___ Exercise data ___
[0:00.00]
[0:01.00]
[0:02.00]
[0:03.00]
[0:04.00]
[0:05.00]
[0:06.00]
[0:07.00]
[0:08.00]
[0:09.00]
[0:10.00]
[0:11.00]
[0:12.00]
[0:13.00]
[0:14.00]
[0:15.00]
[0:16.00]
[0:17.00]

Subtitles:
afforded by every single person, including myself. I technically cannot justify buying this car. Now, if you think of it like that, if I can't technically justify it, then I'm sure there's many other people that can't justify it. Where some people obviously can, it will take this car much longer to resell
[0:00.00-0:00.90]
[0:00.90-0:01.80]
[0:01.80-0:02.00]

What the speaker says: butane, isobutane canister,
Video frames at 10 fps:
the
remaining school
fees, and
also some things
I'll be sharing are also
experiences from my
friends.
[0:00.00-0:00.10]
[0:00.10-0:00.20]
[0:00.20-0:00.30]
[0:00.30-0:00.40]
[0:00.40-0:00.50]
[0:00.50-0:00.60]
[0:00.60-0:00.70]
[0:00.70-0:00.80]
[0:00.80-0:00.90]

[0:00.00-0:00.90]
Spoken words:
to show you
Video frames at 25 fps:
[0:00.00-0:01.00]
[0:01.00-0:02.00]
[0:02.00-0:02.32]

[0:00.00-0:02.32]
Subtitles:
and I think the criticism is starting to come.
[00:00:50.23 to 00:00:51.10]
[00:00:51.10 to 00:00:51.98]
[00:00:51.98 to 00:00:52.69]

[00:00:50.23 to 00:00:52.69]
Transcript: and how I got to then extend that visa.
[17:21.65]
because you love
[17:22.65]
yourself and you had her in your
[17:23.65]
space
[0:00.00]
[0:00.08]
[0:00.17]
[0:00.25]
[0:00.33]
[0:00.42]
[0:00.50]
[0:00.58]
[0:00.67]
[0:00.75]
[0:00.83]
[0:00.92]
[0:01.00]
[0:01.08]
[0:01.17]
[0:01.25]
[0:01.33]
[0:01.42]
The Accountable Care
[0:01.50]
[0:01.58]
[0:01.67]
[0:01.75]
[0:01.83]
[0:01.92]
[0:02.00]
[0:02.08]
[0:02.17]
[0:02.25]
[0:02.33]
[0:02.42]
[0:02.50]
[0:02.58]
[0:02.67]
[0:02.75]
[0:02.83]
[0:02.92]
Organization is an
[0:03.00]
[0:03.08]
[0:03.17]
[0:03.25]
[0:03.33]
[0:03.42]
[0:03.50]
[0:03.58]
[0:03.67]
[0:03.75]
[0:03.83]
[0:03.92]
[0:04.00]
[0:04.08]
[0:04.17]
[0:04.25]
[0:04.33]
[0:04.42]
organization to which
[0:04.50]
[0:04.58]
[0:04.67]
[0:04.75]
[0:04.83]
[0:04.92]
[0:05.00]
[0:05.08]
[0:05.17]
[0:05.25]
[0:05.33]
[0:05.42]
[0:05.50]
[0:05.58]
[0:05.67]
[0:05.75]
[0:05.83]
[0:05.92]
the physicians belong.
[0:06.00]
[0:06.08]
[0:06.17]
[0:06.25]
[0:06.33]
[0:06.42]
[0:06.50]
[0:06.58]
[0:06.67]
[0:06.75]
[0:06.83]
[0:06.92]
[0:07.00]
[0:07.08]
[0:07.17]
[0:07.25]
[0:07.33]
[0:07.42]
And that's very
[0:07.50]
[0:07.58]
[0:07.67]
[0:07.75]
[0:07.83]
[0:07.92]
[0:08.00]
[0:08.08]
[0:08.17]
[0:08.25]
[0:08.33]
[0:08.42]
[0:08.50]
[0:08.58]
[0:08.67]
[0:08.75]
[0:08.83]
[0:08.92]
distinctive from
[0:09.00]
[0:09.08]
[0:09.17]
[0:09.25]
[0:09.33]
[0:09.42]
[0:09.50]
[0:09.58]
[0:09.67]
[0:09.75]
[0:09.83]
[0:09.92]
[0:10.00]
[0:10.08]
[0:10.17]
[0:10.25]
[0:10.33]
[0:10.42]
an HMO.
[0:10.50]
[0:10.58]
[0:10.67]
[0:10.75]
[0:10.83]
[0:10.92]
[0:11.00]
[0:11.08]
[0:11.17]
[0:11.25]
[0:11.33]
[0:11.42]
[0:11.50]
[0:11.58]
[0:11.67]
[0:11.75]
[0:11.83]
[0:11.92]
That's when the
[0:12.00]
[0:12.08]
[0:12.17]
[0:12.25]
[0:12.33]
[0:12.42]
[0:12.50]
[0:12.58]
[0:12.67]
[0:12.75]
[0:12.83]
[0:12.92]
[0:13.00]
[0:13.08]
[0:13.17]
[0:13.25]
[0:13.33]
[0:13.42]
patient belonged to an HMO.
___
» **Exercise aim**: The records above are to be printed in full, exactly as they appear.

» **Result of the exercise**:
[0:00.00]
[0:01.00]
[0:02.00]
[0:03.00]
[0:04.00]
[0:05.00]
[0:06.00]
[0:07.00]
[0:08.00]
[0:09.00]
[0:10.00]
[0:11.00]
[0:12.00]
[0:13.00]
[0:14.00]
[0:15.00]
[0:16.00]
[0:17.00]

Subtitles:
afforded by every single person, including myself. I technically cannot justify buying this car. Now, if you think of it like that, if I can't technically justify it, then I'm sure there's many other people that can't justify it. Where some people obviously can, it will take this car much longer to resell
[0:00.00-0:00.90]
[0:00.90-0:01.80]
[0:01.80-0:02.00]

What the speaker says: butane, isobutane canister,
Video frames at 10 fps:
the
remaining school
fees, and
also some things
I'll be sharing are also
experiences from my
friends.
[0:00.00-0:00.10]
[0:00.10-0:00.20]
[0:00.20-0:00.30]
[0:00.30-0:00.40]
[0:00.40-0:00.50]
[0:00.50-0:00.60]
[0:00.60-0:00.70]
[0:00.70-0:00.80]
[0:00.80-0:00.90]

[0:00.00-0:00.90]
Spoken words:
to show you
Video frames at 25 fps:
[0:00.00-0:01.00]
[0:01.00-0:02.00]
[0:02.00-0:02.32]

[0:00.00-0:02.32]
Subtitles:
and I think the criticism is starting to come.
[00:00:50.23 to 00:00:51.10]
[00:00:51.10 to 00:00:51.98]
[00:00:51.98 to 00:00:52.69]

[00:00:50.23 to 00:00:52.69]
Transcript: and how I got to then extend that visa.
[17:21.65]
because you love
[17:22.65]
yourself and you had her in your
[17:23.65]
space
[0:00.00]
[0:00.08]
[0:00.17]
[0:00.25]
[0:00.33]
[0:00.42]
[0:00.50]
[0:00.58]
[0:00.67]
[0:00.75]
[0:00.83]
[0:00.92]
[0:01.00]
[0:01.08]
[0:01.17]
[0:01.25]
[0:01.33]
[0:01.42]
The Accountable Care
[0:01.50]
[0:01.58]
[0:01.67]
[0:01.75]
[0:01.83]
[0:01.92]
[0:02.00]
[0:02.08]
[0:02.17]
[0:02.25]
[0:02.33]
[0:02.42]
[0:02.50]
[0:02.58]
[0:02.67]
[0:02.75]
[0:02.83]
[0:02.92]
Organization is an
[0:03.00]
[0:03.08]
[0:03.17]
[0:03.25]
[0:03.33]
[0:03.42]
[0:03.50]
[0:03.58]
[0:03.67]
[0:03.75]
[0:03.83]
[0:03.92]
[0:04.00]
[0:04.08]
[0:04.17]
[0:04.25]
[0:04.33]
[0:04.42]
organization to which
[0:04.50]
[0:04.58]
[0:04.67]
[0:04.75]
[0:04.83]
[0:04.92]
[0:05.00]
[0:05.08]
[0:05.17]
[0:05.25]
[0:05.33]
[0:05.42]
[0:05.50]
[0:05.58]
[0:05.67]
[0:05.75]
[0:05.83]
[0:05.92]
the physicians belong.
[0:06.00]
[0:06.08]
[0:06.17]
[0:06.25]
[0:06.33]
[0:06.42]
[0:06.50]
[0:06.58]
[0:06.67]
[0:06.75]
[0:06.83]
[0:06.92]
[0:07.00]
[0:07.08]
[0:07.17]
[0:07.25]
[0:07.33]
[0:07.42]
And that's very
[0:07.50]
[0:07.58]
[0:07.67]
[0:07.75]
[0:07.83]
[0:07.92]
[0:08.00]
[0:08.08]
[0:08.17]
[0:08.25]
[0:08.33]
[0:08.42]
[0:08.50]
[0:08.58]
[0:08.67]
[0:08.75]
[0:08.83]
[0:08.92]
distinctive from
[0:09.00]
[0:09.08]
[0:09.17]
[0:09.25]
[0:09.33]
[0:09.42]
[0:09.50]
[0:09.58]
[0:09.67]
[0:09.75]
[0:09.83]
[0:09.92]
[0:10.00]
[0:10.08]
[0:10.17]
[0:10.25]
[0:10.33]
[0:10.42]
an HMO.
[0:10.50]
[0:10.58]
[0:10.67]
[0:10.75]
[0:10.83]
[0:10.92]
[0:11.00]
[0:11.08]
[0:11.17]
[0:11.25]
[0:11.33]
[0:11.42]
[0:11.50]
[0:11.58]
[0:11.67]
[0:11.75]
[0:11.83]
[0:11.92]
That's when the
[0:12.00]
[0:12.08]
[0:12.17]
[0:12.25]
[0:12.33]
[0:12.42]
[0:12.50]
[0:12.58]
[0:12.67]
[0:12.75]
[0:12.83]
[0:12.92]
[0:13.00]
[0:13.08]
[0:13.17]
[0:13.25]
[0:13.33]
[0:13.42]
patient belonged to an HMO.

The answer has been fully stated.